Here the job is to retype the data word for word while leaving the pictures aside.

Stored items
########
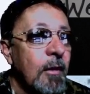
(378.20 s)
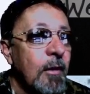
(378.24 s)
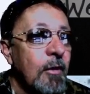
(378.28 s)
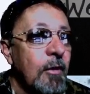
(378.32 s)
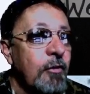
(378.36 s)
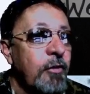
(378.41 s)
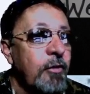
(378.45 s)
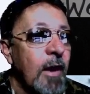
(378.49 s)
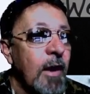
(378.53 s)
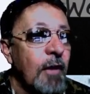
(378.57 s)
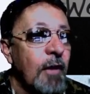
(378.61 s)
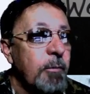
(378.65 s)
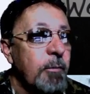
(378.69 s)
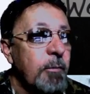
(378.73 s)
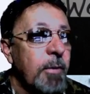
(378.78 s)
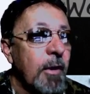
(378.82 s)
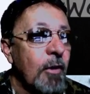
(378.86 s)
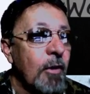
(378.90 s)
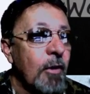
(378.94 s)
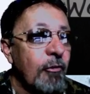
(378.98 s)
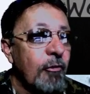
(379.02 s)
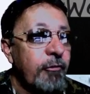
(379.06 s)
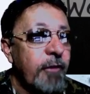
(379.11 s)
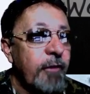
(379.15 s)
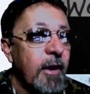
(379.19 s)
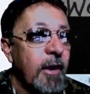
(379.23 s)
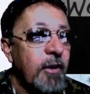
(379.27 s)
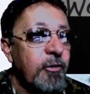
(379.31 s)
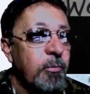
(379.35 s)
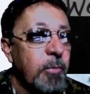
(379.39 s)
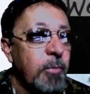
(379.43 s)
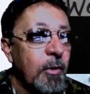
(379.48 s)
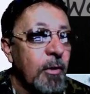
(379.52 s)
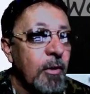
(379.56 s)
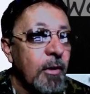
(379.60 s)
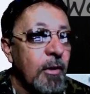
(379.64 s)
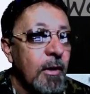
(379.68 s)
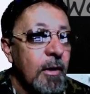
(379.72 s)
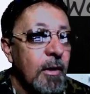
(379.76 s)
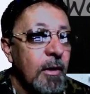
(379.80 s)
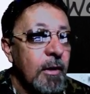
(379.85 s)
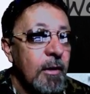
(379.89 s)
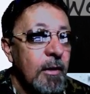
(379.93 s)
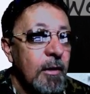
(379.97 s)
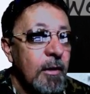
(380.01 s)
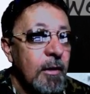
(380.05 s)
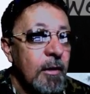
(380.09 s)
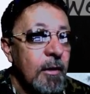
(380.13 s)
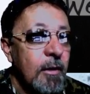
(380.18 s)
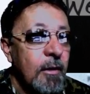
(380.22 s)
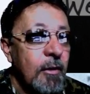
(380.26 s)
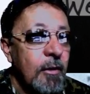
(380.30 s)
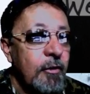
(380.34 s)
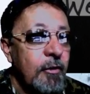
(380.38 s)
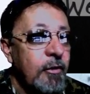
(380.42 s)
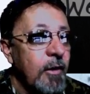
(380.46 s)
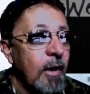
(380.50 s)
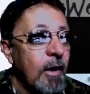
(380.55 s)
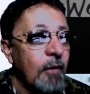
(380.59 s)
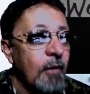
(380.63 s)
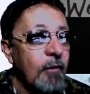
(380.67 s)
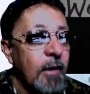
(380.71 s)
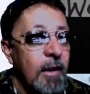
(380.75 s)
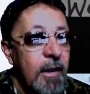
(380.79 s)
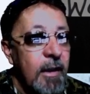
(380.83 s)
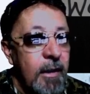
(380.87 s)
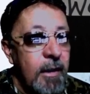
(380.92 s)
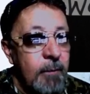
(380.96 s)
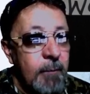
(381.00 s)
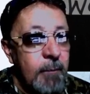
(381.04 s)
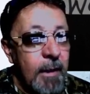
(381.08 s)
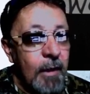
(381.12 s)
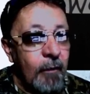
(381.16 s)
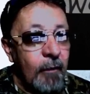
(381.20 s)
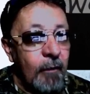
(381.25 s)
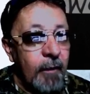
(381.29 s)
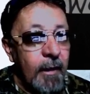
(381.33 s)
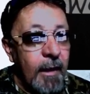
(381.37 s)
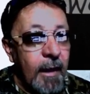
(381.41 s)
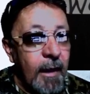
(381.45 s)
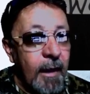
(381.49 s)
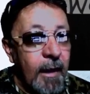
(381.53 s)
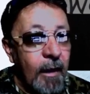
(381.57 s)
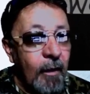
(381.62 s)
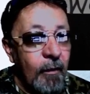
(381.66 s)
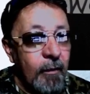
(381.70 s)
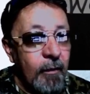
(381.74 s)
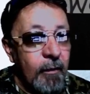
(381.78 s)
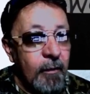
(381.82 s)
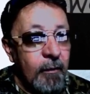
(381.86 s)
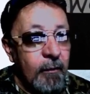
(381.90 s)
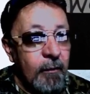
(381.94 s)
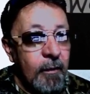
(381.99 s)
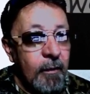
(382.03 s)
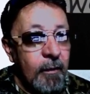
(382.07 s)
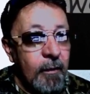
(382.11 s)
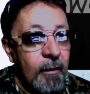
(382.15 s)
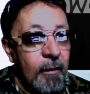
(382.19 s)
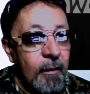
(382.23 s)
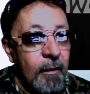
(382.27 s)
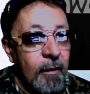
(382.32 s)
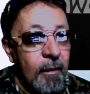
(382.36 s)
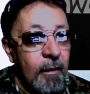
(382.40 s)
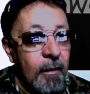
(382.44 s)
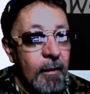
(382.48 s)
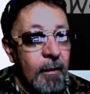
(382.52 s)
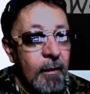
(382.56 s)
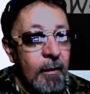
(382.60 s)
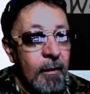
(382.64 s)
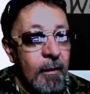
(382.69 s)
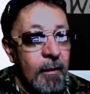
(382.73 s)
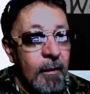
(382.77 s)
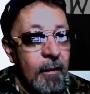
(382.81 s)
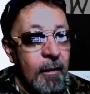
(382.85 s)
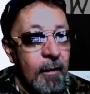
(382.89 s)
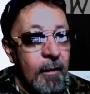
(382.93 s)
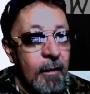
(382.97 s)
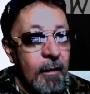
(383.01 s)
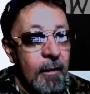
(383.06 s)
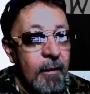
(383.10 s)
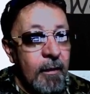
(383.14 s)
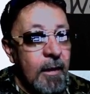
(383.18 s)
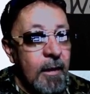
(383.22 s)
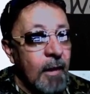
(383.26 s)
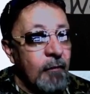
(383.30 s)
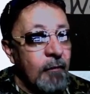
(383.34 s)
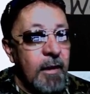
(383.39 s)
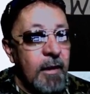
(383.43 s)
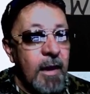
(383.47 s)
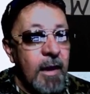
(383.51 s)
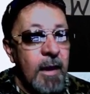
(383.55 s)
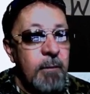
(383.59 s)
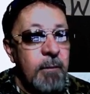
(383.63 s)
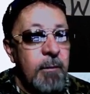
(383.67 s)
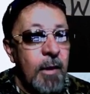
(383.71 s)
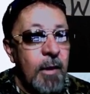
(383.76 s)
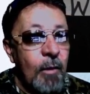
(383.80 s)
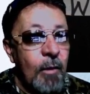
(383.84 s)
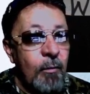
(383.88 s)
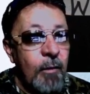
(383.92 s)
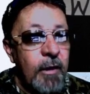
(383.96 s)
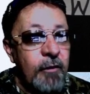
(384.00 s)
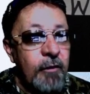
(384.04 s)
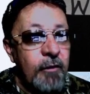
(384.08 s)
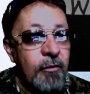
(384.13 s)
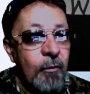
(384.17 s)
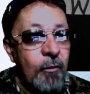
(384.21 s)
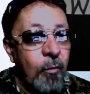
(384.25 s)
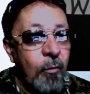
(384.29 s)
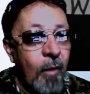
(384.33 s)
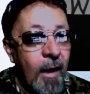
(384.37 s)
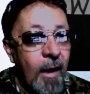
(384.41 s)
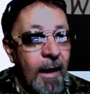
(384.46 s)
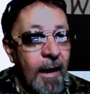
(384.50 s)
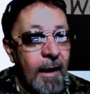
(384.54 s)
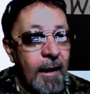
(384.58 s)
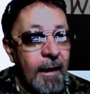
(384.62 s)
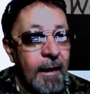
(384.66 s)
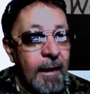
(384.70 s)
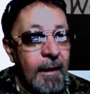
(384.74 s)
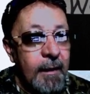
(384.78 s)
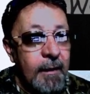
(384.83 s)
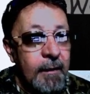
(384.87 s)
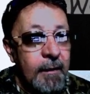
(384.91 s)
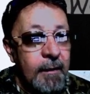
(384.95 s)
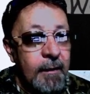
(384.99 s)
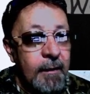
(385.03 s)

she never put it on Facebook. She never emailed it out. Never gave me a reason why.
########
• [WORKED SOLUTION]
(378.20 s)
(378.24 s)
(378.28 s)
(378.32 s)
(378.36 s)
(378.41 s)
(378.45 s)
(378.49 s)
(378.53 s)
(378.57 s)
(378.61 s)
(378.65 s)
(378.69 s)
(378.73 s)
(378.78 s)
(378.82 s)
(378.86 s)
(378.90 s)
(378.94 s)
(378.98 s)
(379.02 s)
(379.06 s)
(379.11 s)
(379.15 s)
(379.19 s)
(379.23 s)
(379.27 s)
(379.31 s)
(379.35 s)
(379.39 s)
(379.43 s)
(379.48 s)
(379.52 s)
(379.56 s)
(379.60 s)
(379.64 s)
(379.68 s)
(379.72 s)
(379.76 s)
(379.80 s)
(379.85 s)
(379.89 s)
(379.93 s)
(379.97 s)
(380.01 s)
(380.05 s)
(380.09 s)
(380.13 s)
(380.18 s)
(380.22 s)
(380.26 s)
(380.30 s)
(380.34 s)
(380.38 s)
(380.42 s)
(380.46 s)
(380.50 s)
(380.55 s)
(380.59 s)
(380.63 s)
(380.67 s)
(380.71 s)
(380.75 s)
(380.79 s)
(380.83 s)
(380.87 s)
(380.92 s)
(380.96 s)
(381.00 s)
(381.04 s)
(381.08 s)
(381.12 s)
(381.16 s)
(381.20 s)
(381.25 s)
(381.29 s)
(381.33 s)
(381.37 s)
(381.41 s)
(381.45 s)
(381.49 s)
(381.53 s)
(381.57 s)
(381.62 s)
(381.66 s)
(381.70 s)
(381.74 s)
(381.78 s)
(381.82 s)
(381.86 s)
(381.90 s)
(381.94 s)
(381.99 s)
(382.03 s)
(382.07 s)
(382.11 s)
(382.15 s)
(382.19 s)
(382.23 s)
(382.27 s)
(382.32 s)
(382.36 s)
(382.40 s)
(382.44 s)
(382.48 s)
(382.52 s)
(382.56 s)
(382.60 s)
(382.64 s)
(382.69 s)
(382.73 s)
(382.77 s)
(382.81 s)
(382.85 s)
(382.89 s)
(382.93 s)
(382.97 s)
(383.01 s)
(383.06 s)
(383.10 s)
(383.14 s)
(383.18 s)
(383.22 s)
(383.26 s)
(383.30 s)
(383.34 s)
(383.39 s)
(383.43 s)
(383.47 s)
(383.51 s)
(383.55 s)
(383.59 s)
(383.63 s)
(383.67 s)
(383.71 s)
(383.76 s)
(383.80 s)
(383.84 s)
(383.88 s)
(383.92 s)
(383.96 s)
(384.00 s)
(384.04 s)
(384.08 s)
(384.13 s)
(384.17 s)
(384.21 s)
(384.25 s)
(384.29 s)
(384.33 s)
(384.37 s)
(384.41 s)
(384.46 s)
(384.50 s)
(384.54 s)
(384.58 s)
(384.62 s)
(384.66 s)
(384.70 s)
(384.74 s)
(384.78 s)
(384.83 s)
(384.87 s)
(384.91 s)
(384.95 s)
(384.99 s)
(385.03 s)

she never put it on Facebook. She never emailed it out. Never gave me a reason why.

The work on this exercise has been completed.